***** Records provided
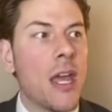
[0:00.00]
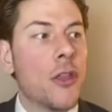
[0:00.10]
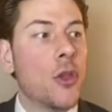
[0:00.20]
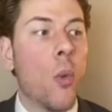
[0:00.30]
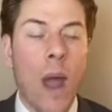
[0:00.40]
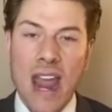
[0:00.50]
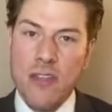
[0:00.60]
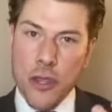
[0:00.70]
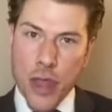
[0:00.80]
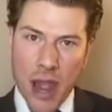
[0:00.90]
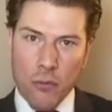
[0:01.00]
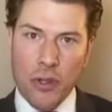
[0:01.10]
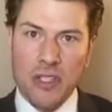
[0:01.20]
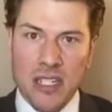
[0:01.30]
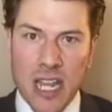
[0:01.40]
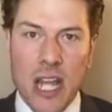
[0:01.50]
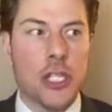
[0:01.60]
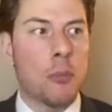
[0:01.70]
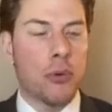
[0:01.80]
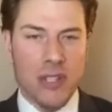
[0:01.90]
the way that real estate
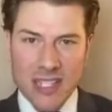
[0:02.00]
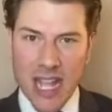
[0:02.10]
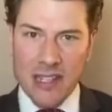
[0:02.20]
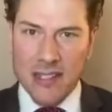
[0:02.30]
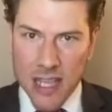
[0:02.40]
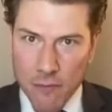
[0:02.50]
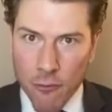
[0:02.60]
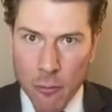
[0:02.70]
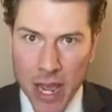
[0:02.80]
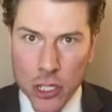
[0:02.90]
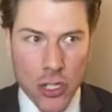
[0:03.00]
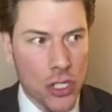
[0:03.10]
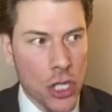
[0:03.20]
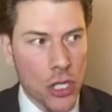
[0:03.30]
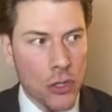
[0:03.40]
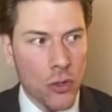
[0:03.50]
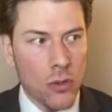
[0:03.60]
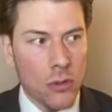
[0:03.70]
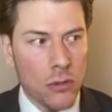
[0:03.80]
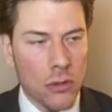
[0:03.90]
agent presents the information to you,
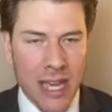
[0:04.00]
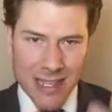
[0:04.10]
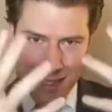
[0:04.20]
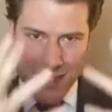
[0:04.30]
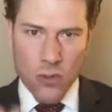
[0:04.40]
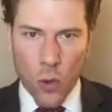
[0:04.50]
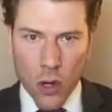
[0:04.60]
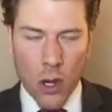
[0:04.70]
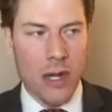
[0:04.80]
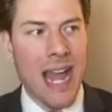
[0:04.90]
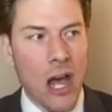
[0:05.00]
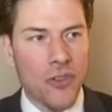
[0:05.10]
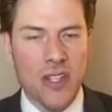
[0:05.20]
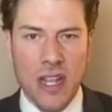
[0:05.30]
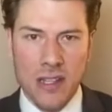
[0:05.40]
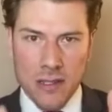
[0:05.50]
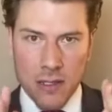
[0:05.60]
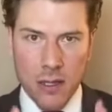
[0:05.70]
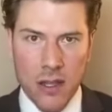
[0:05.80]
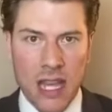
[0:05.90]
his or her countenance,
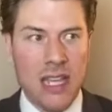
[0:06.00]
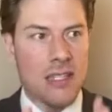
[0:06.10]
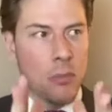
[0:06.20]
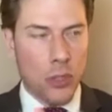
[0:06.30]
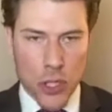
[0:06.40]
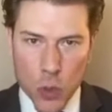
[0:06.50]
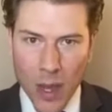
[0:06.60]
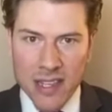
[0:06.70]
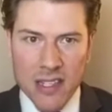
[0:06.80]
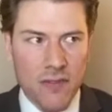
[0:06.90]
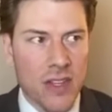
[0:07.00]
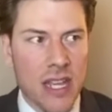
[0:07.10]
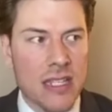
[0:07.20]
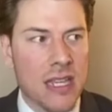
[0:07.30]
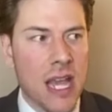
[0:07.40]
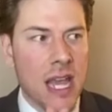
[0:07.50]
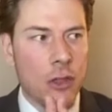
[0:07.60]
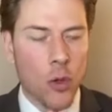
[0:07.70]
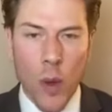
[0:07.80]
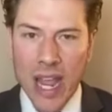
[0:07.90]
his persuasiveness,
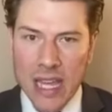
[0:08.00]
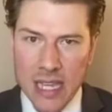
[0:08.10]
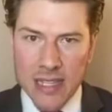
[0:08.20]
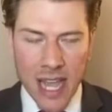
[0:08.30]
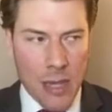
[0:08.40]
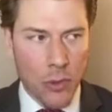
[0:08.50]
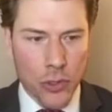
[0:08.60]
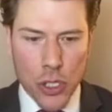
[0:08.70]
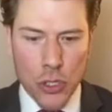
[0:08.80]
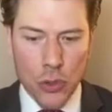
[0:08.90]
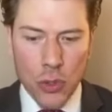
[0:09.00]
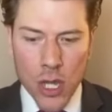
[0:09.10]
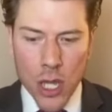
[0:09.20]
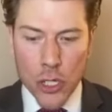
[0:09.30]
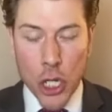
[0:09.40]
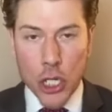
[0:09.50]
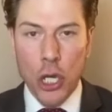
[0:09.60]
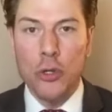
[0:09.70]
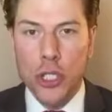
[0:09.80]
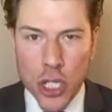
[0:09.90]
the way he's able to
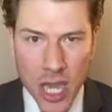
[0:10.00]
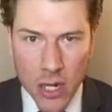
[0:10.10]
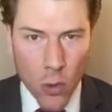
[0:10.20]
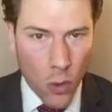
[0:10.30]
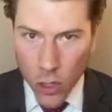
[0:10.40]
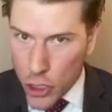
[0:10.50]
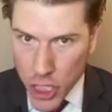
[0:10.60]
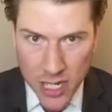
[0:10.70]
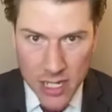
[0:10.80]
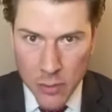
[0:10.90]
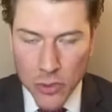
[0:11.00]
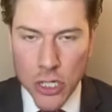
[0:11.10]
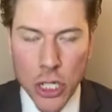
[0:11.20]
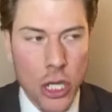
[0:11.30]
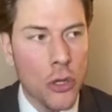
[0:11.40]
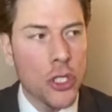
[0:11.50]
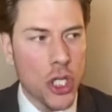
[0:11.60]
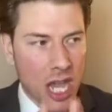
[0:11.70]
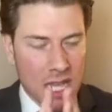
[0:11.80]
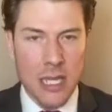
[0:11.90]
negotiate or she's able to
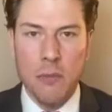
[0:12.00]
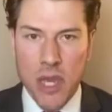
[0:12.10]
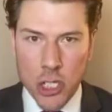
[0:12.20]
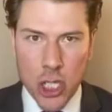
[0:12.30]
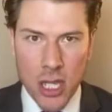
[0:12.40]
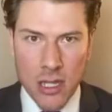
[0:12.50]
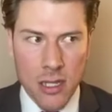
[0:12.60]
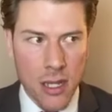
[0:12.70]
negotiate commission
**********
Work request: The reply should repeat the data in full, exactly as given, and contain no pictures.

Solution for this exercise:
[0:00.00]
[0:00.10]
[0:00.20]
[0:00.30]
[0:00.40]
[0:00.50]
[0:00.60]
[0:00.70]
[0:00.80]
[0:00.90]
[0:01.00]
[0:01.10]
[0:01.20]
[0:01.30]
[0:01.40]
[0:01.50]
[0:01.60]
[0:01.70]
[0:01.80]
[0:01.90]
the way that real estate
[0:02.00]
[0:02.10]
[0:02.20]
[0:02.30]
[0:02.40]
[0:02.50]
[0:02.60]
[0:02.70]
[0:02.80]
[0:02.90]
[0:03.00]
[0:03.10]
[0:03.20]
[0:03.30]
[0:03.40]
[0:03.50]
[0:03.60]
[0:03.70]
[0:03.80]
[0:03.90]
agent presents the information to you,
[0:04.00]
[0:04.10]
[0:04.20]
[0:04.30]
[0:04.40]
[0:04.50]
[0:04.60]
[0:04.70]
[0:04.80]
[0:04.90]
[0:05.00]
[0:05.10]
[0:05.20]
[0:05.30]
[0:05.40]
[0:05.50]
[0:05.60]
[0:05.70]
[0:05.80]
[0:05.90]
his or her countenance,
[0:06.00]
[0:06.10]
[0:06.20]
[0:06.30]
[0:06.40]
[0:06.50]
[0:06.60]
[0:06.70]
[0:06.80]
[0:06.90]
[0:07.00]
[0:07.10]
[0:07.20]
[0:07.30]
[0:07.40]
[0:07.50]
[0:07.60]
[0:07.70]
[0:07.80]
[0:07.90]
his persuasiveness,
[0:08.00]
[0:08.10]
[0:08.20]
[0:08.30]
[0:08.40]
[0:08.50]
[0:08.60]
[0:08.70]
[0:08.80]
[0:08.90]
[0:09.00]
[0:09.10]
[0:09.20]
[0:09.30]
[0:09.40]
[0:09.50]
[0:09.60]
[0:09.70]
[0:09.80]
[0:09.90]
the way he's able to
[0:10.00]
[0:10.10]
[0:10.20]
[0:10.30]
[0:10.40]
[0:10.50]
[0:10.60]
[0:10.70]
[0:10.80]
[0:10.90]
[0:11.00]
[0:11.10]
[0:11.20]
[0:11.30]
[0:11.40]
[0:11.50]
[0:11.60]
[0:11.70]
[0:11.80]
[0:11.90]
negotiate or she's able to
[0:12.00]
[0:12.10]
[0:12.20]
[0:12.30]
[0:12.40]
[0:12.50]
[0:12.60]
[0:12.70]
negotiate commission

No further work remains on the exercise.